---- DATA SUPPLIED

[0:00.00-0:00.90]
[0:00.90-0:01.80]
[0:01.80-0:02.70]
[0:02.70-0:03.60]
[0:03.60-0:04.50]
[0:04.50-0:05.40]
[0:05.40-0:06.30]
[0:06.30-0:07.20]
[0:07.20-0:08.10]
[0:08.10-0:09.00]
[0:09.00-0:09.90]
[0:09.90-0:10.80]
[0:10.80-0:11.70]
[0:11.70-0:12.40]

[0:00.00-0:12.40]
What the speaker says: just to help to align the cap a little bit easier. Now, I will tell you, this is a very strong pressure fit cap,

--------
---- DATA SUPPLIED

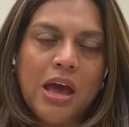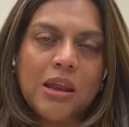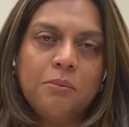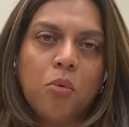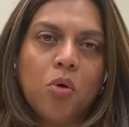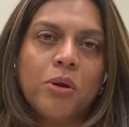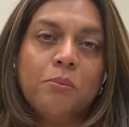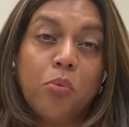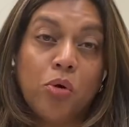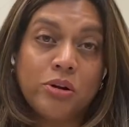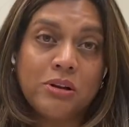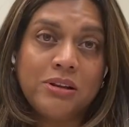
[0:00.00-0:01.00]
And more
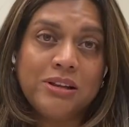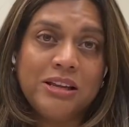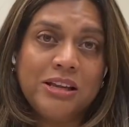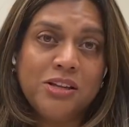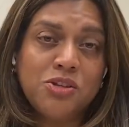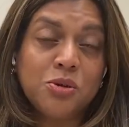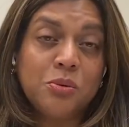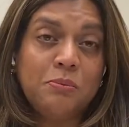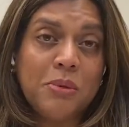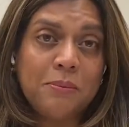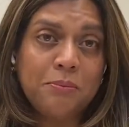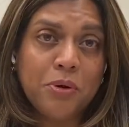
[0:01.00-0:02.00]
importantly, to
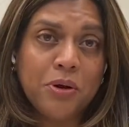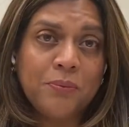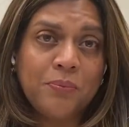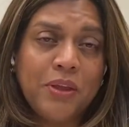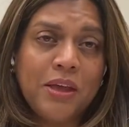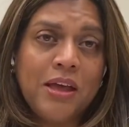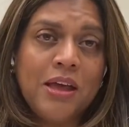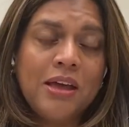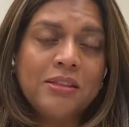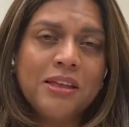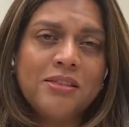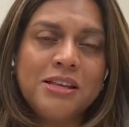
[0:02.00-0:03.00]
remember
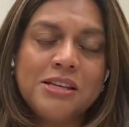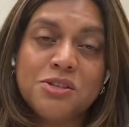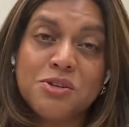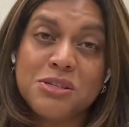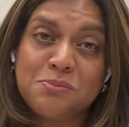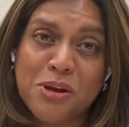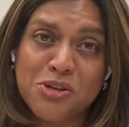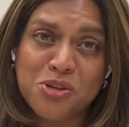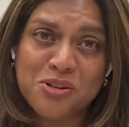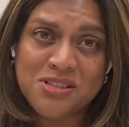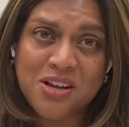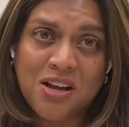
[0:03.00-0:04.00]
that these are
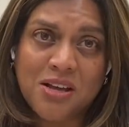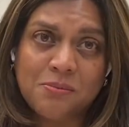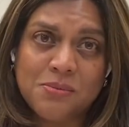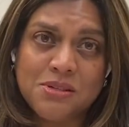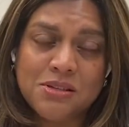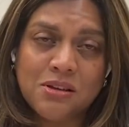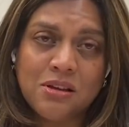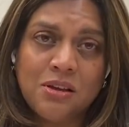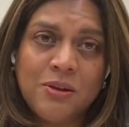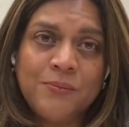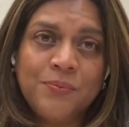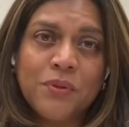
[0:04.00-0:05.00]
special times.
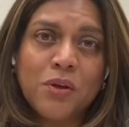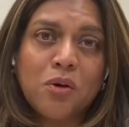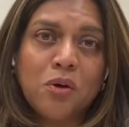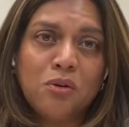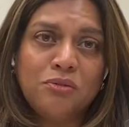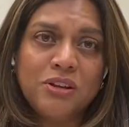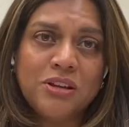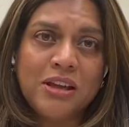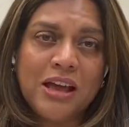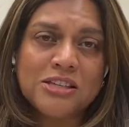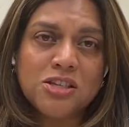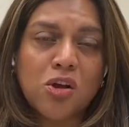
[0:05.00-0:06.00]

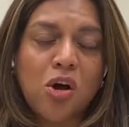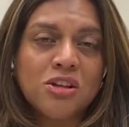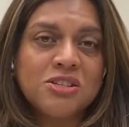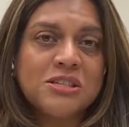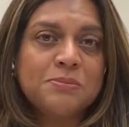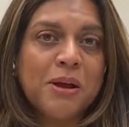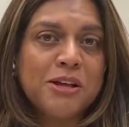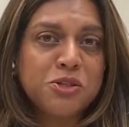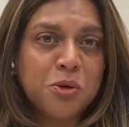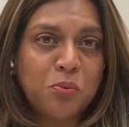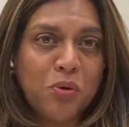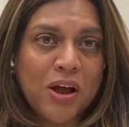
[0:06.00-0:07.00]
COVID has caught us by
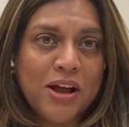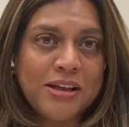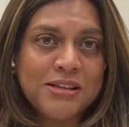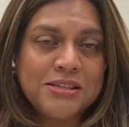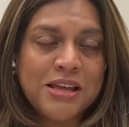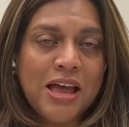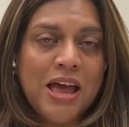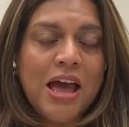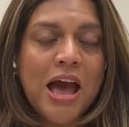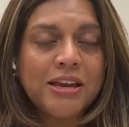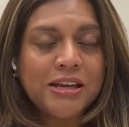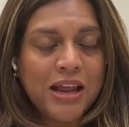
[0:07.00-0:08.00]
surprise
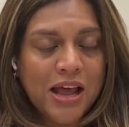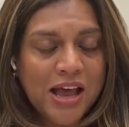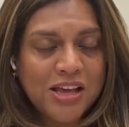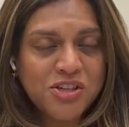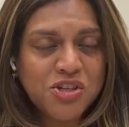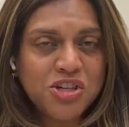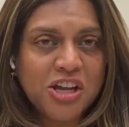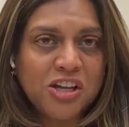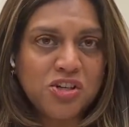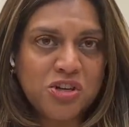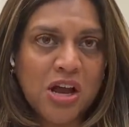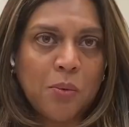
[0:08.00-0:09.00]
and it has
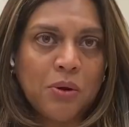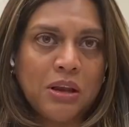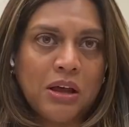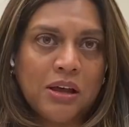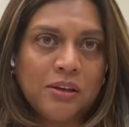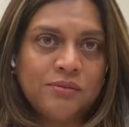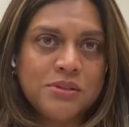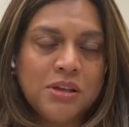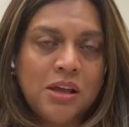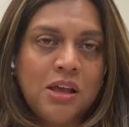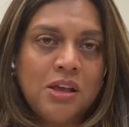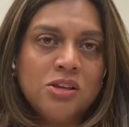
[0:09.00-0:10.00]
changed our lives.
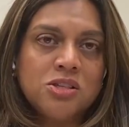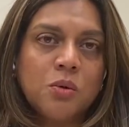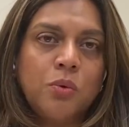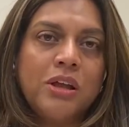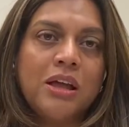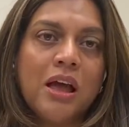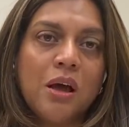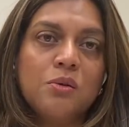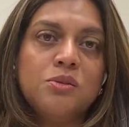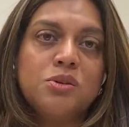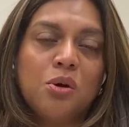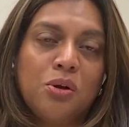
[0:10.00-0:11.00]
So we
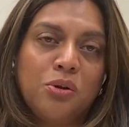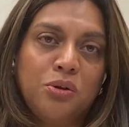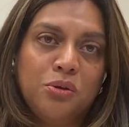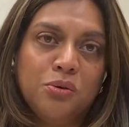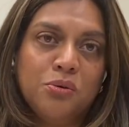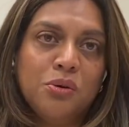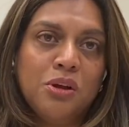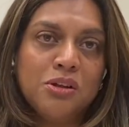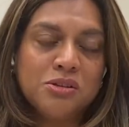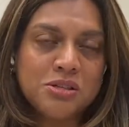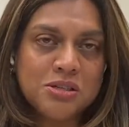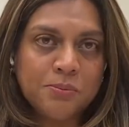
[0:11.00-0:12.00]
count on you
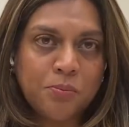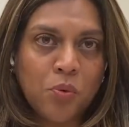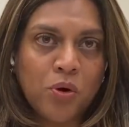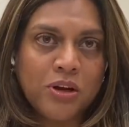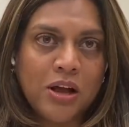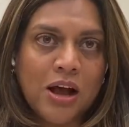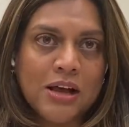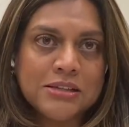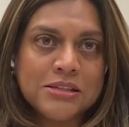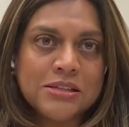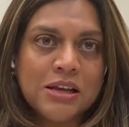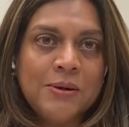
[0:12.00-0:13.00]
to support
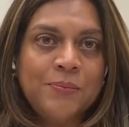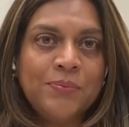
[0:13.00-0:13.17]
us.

--------
---- DATA SUPPLIED

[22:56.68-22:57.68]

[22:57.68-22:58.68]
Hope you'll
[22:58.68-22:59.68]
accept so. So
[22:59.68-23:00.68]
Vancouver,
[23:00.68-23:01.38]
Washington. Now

--------

Among the records above, repeat exactly the line with "[0:04.50-0:05.40]", the line with "[0:00.00-0:12.40]", and every line in between, and only those.

● RESULT OF THIS TASK:
[0:04.50-0:05.40]
[0:05.40-0:06.30]
[0:06.30-0:07.20]
[0:07.20-0:08.10]
[0:08.10-0:09.00]
[0:09.00-0:09.90]
[0:09.90-0:10.80]
[0:10.80-0:11.70]
[0:11.70-0:12.40]

[0:00.00-0:12.40]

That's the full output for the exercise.